Assignment
Please reproduce the lines from the one containing "[20:44.94-20:45.94]" through the end of the data below exactly as they stand, and omit all pictures.

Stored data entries
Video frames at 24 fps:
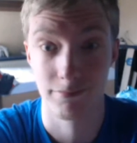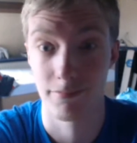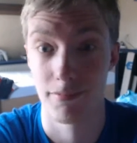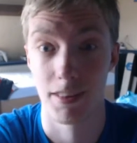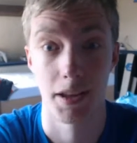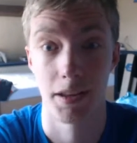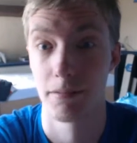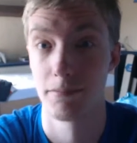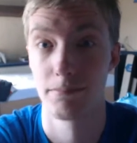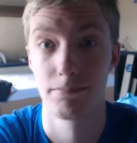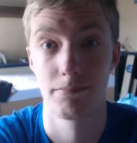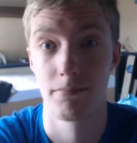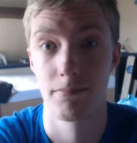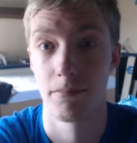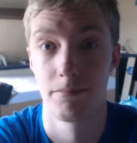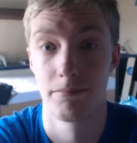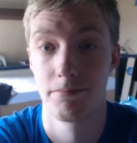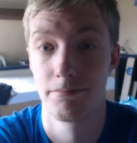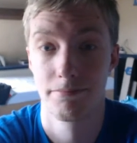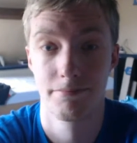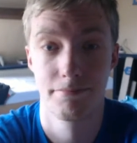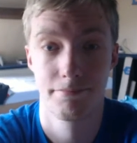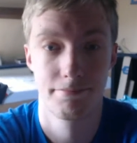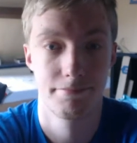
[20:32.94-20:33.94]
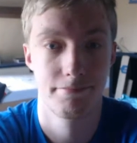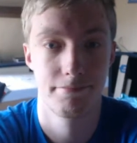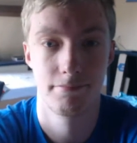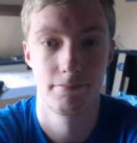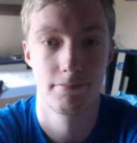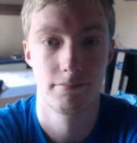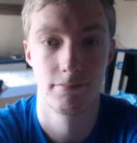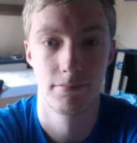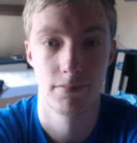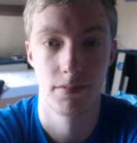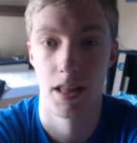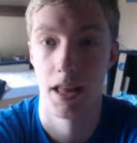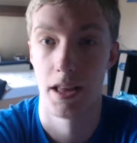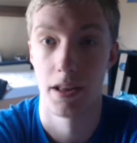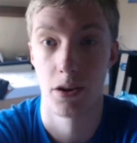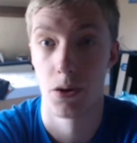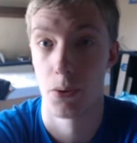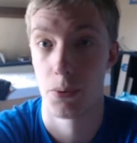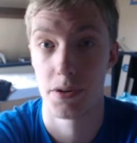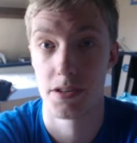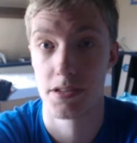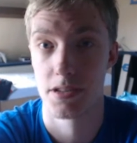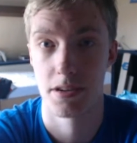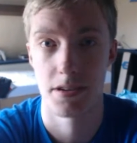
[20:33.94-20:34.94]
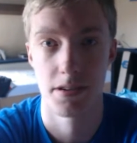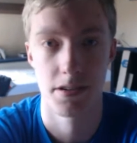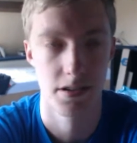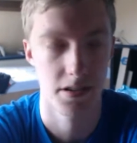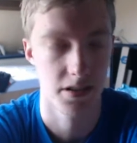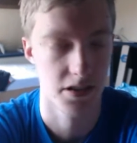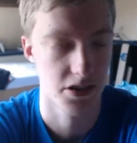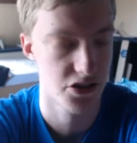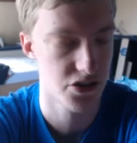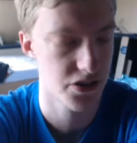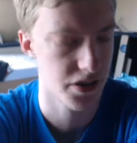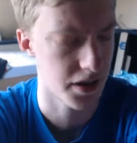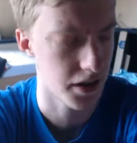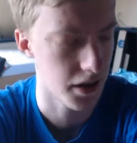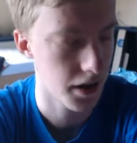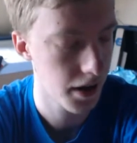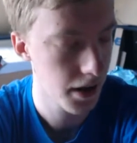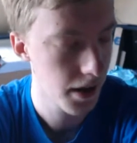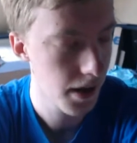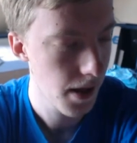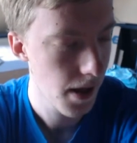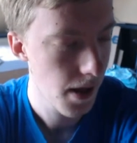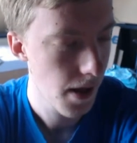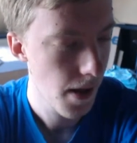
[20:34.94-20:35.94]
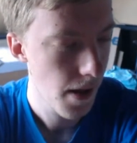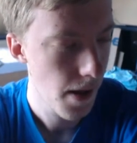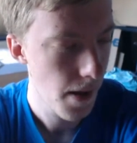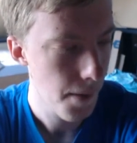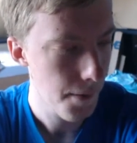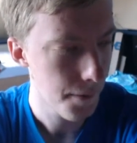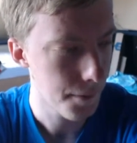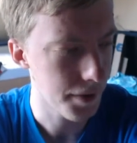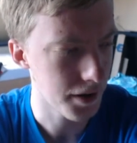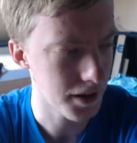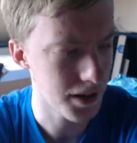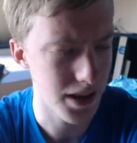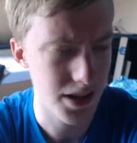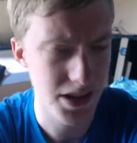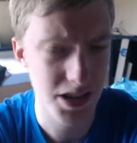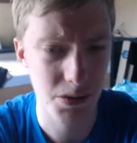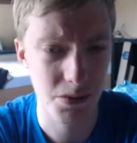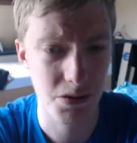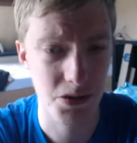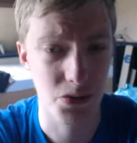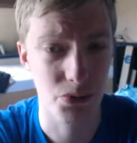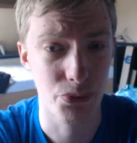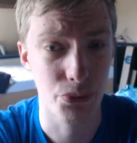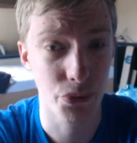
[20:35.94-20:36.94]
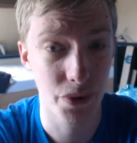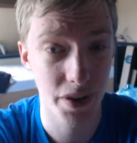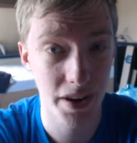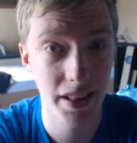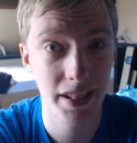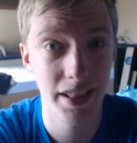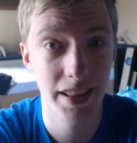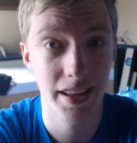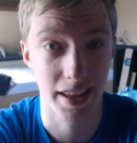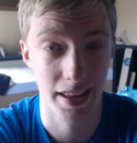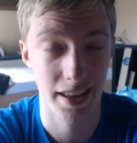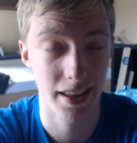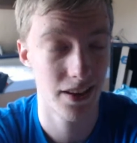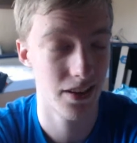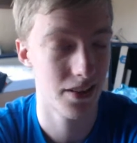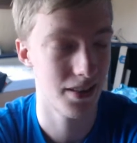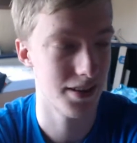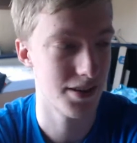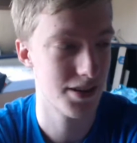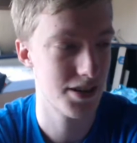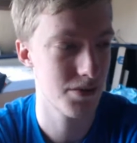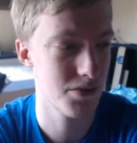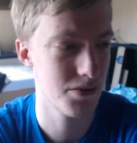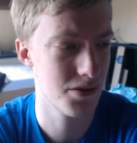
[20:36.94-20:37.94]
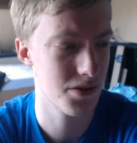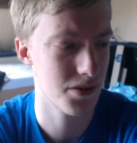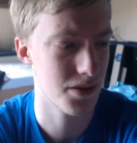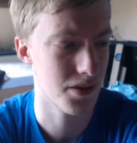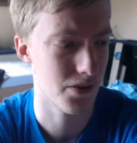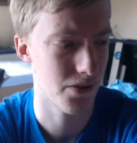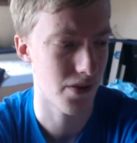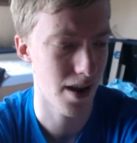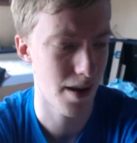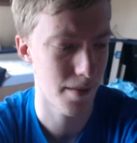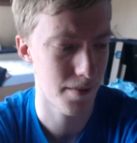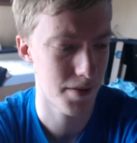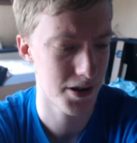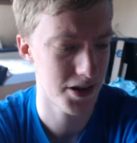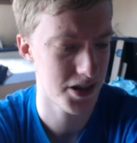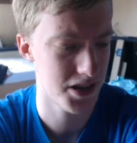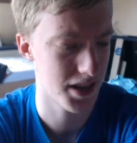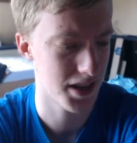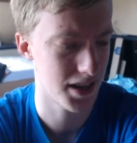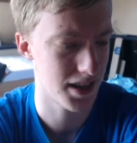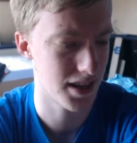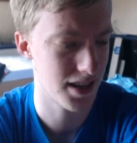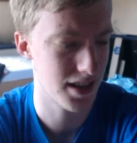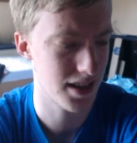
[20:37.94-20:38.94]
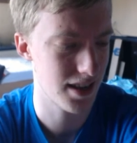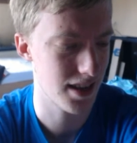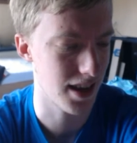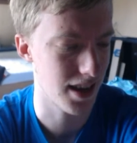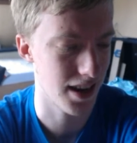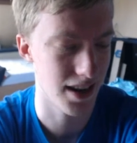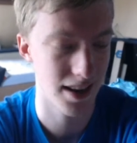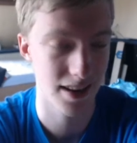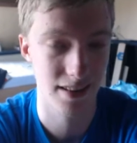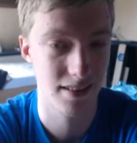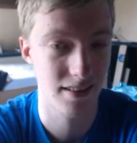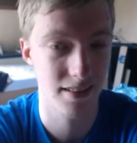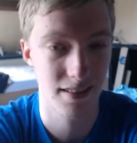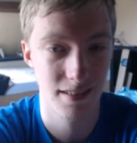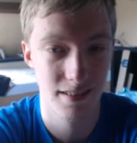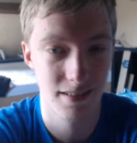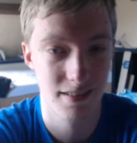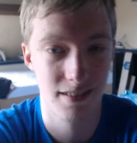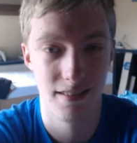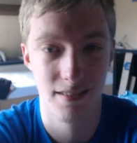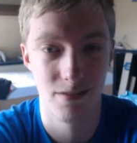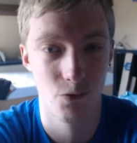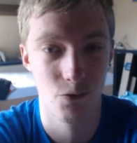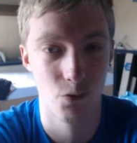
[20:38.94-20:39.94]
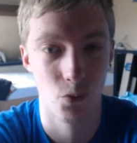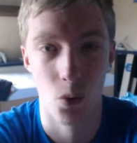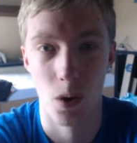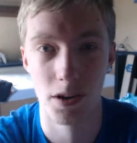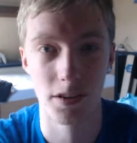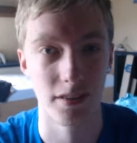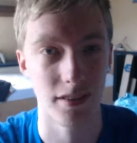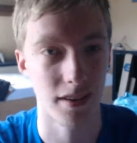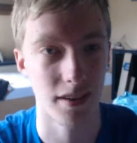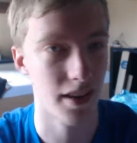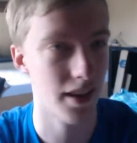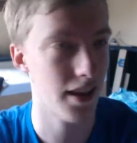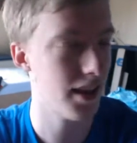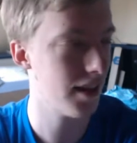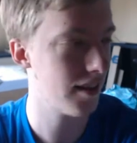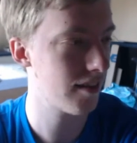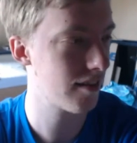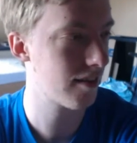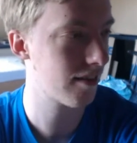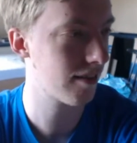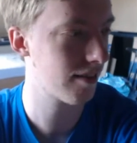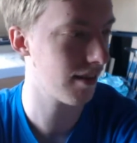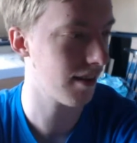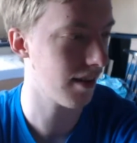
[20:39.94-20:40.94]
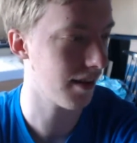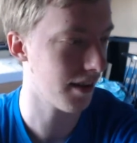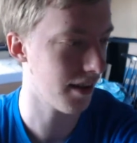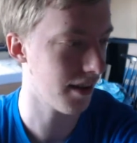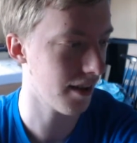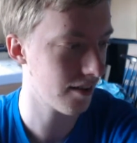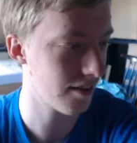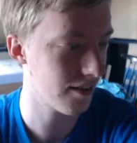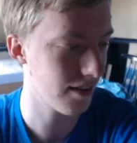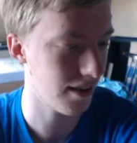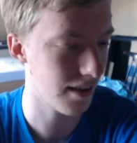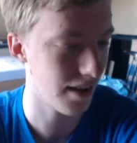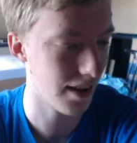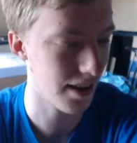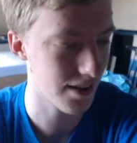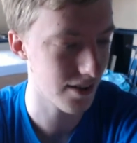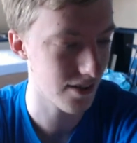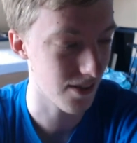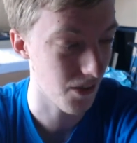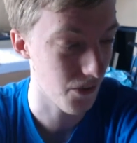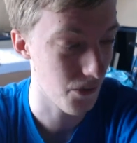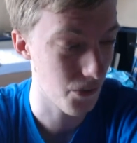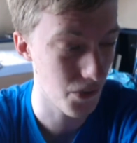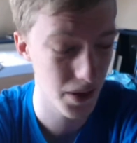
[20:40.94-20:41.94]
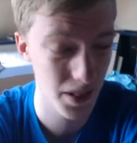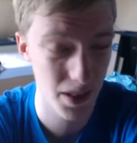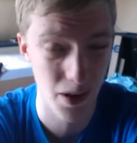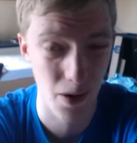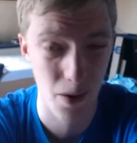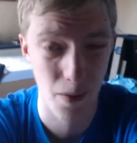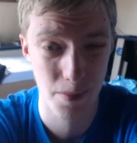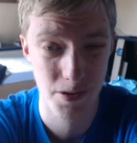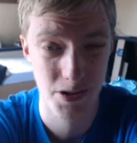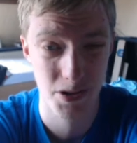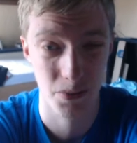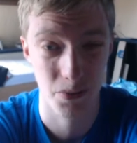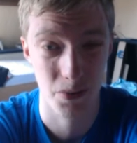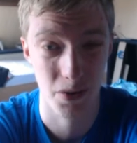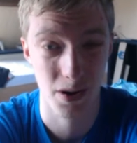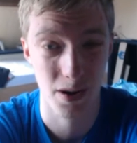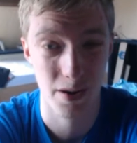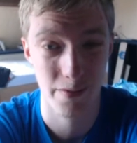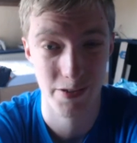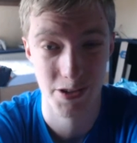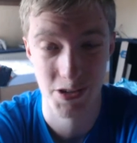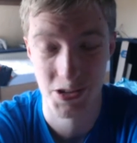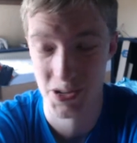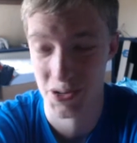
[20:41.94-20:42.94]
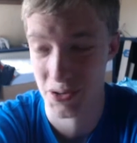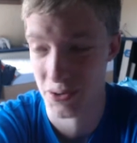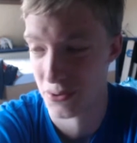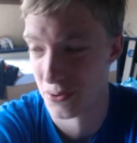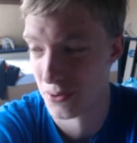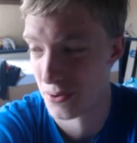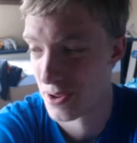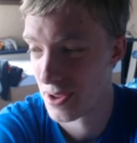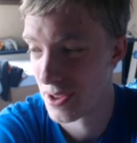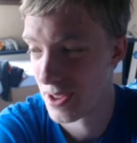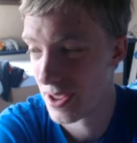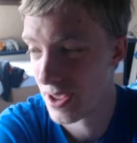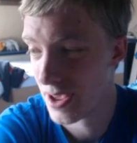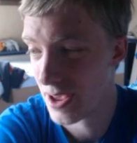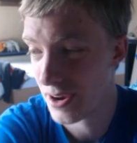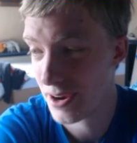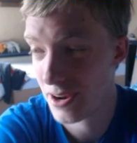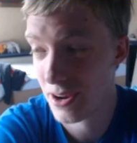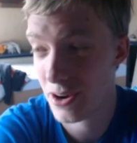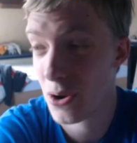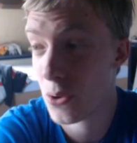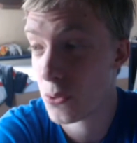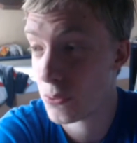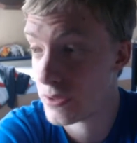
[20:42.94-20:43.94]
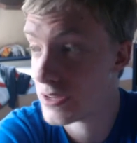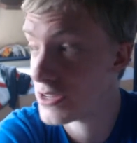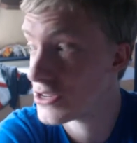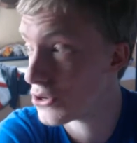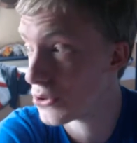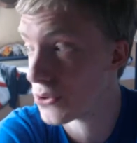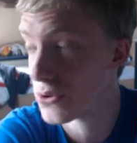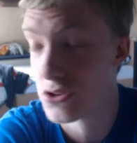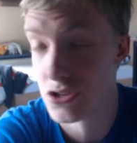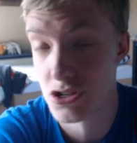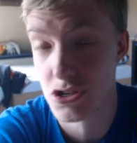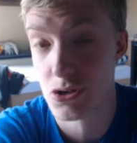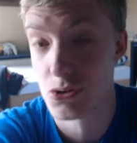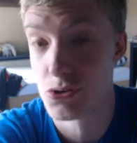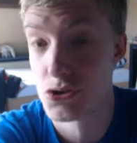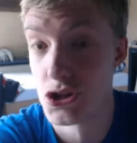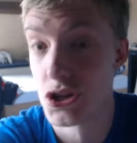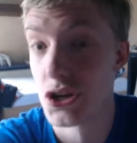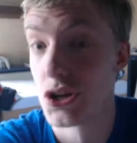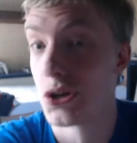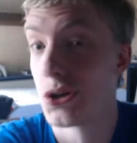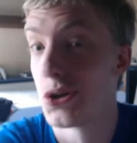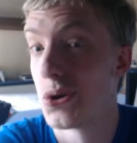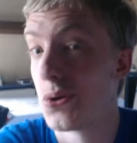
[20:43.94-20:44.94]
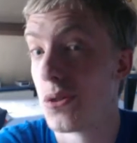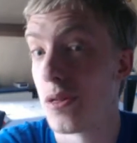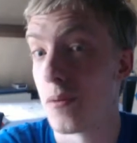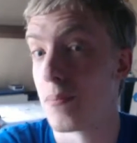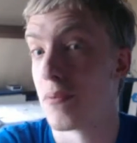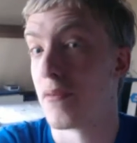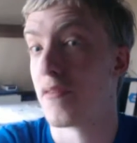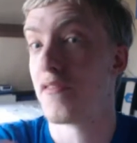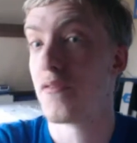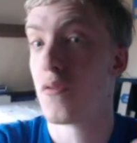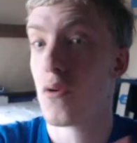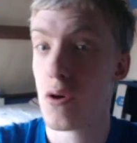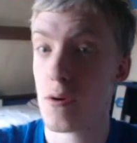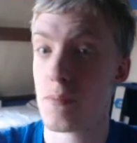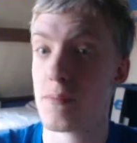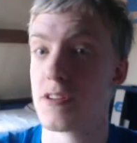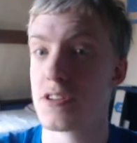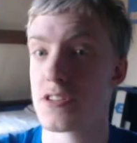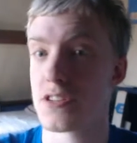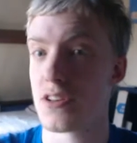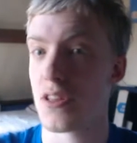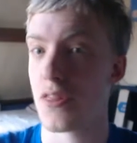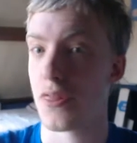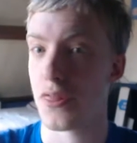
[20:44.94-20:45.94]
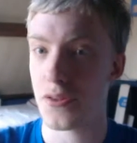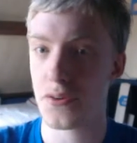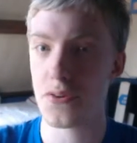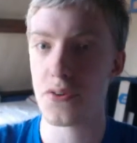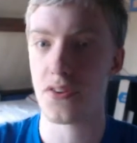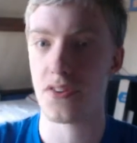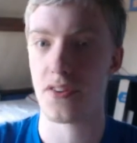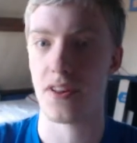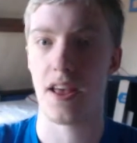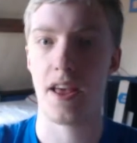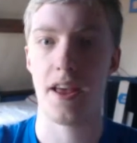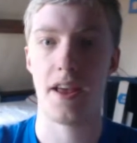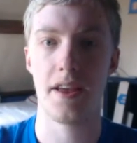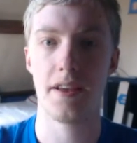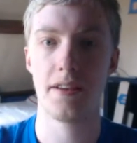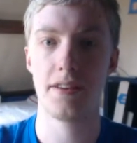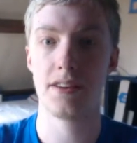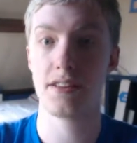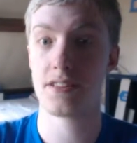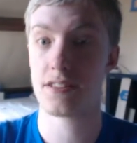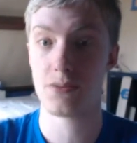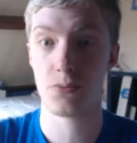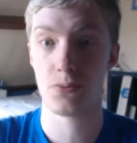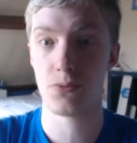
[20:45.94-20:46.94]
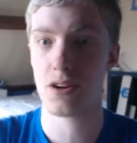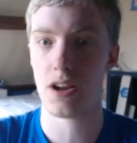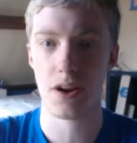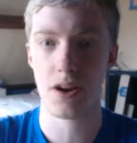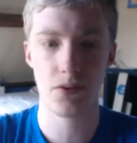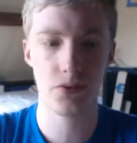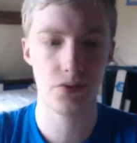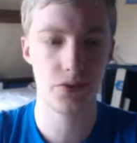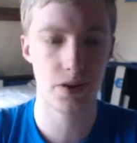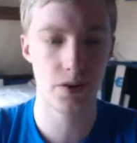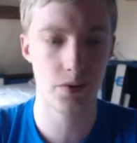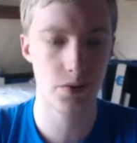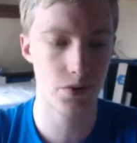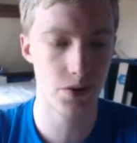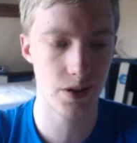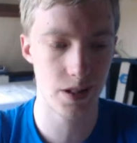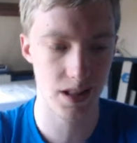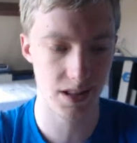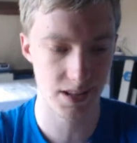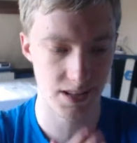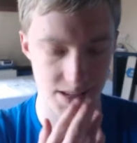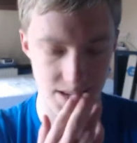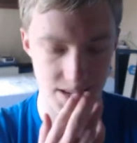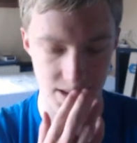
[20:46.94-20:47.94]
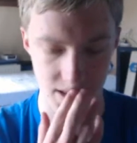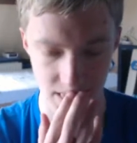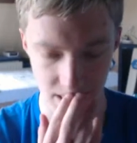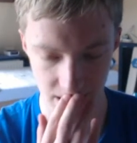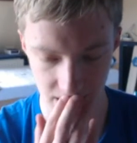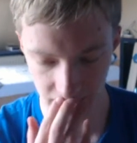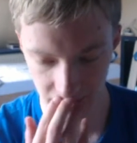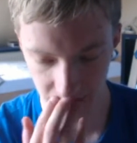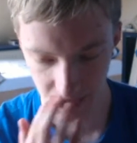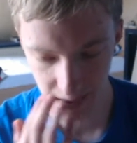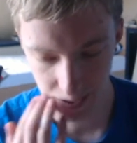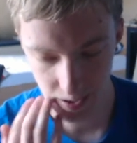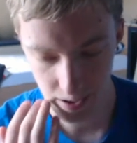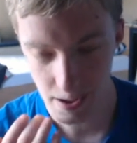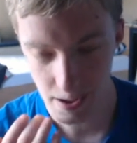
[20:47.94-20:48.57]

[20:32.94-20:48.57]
like a coincidence on the street, but that she was really ill. That she was with her grandma. She didn't want to eat yesterday, so I really hope she'll recover soon. Not only so she can do the performance on Thursday, because I'd really like to see that,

Reply
[20:44.94-20:45.94]
[20:45.94-20:46.94]
[20:46.94-20:47.94]
[20:47.94-20:48.57]

[20:32.94-20:48.57]
like a coincidence on the street, but that she was really ill. That she was with her grandma. She didn't want to eat yesterday, so I really hope she'll recover soon. Not only so she can do the performance on Thursday, because I'd really like to see that,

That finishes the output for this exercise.